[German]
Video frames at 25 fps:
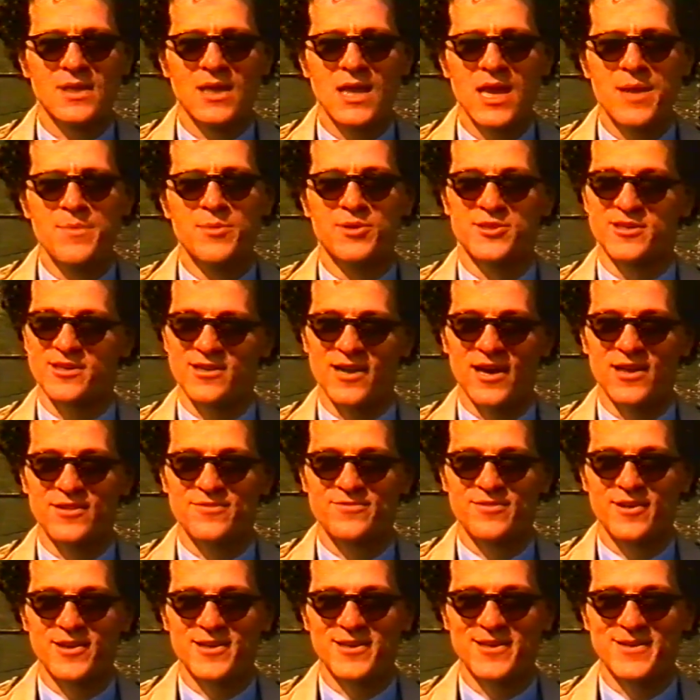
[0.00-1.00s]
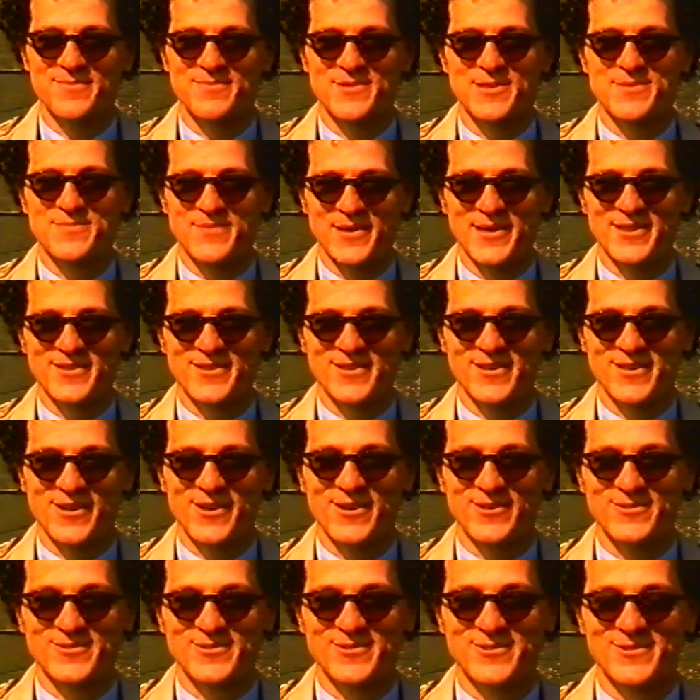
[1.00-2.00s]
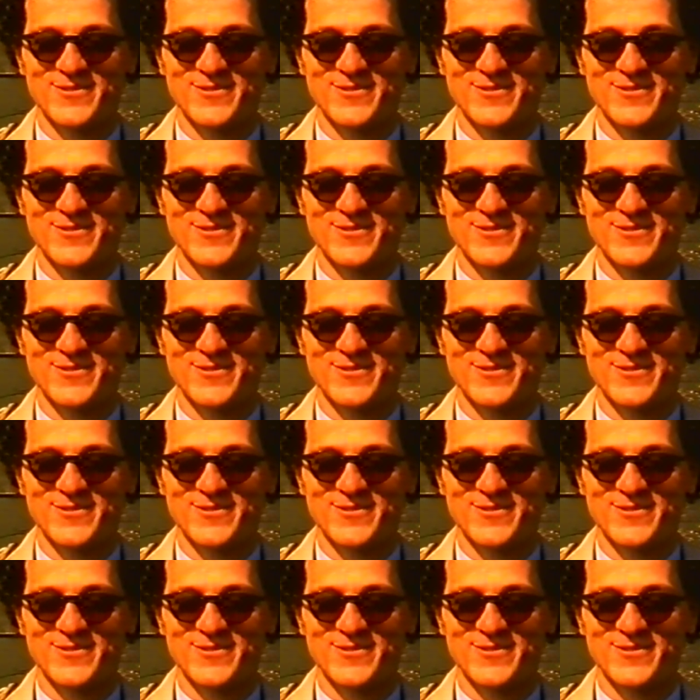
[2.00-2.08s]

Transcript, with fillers: Immer die Radfahrer mit Peter Kraus.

TASK TO CARRY OUT: Pictures must be left out. Repeat exactly the lines from the one containing "[0.00-1.00s]" through the final line of the data.

EXERCISE SOLUTION:
[0.00-1.00s]
[1.00-2.00s]
[2.00-2.08s]

Transcript, with fillers: Immer die Radfahrer mit Peter Kraus.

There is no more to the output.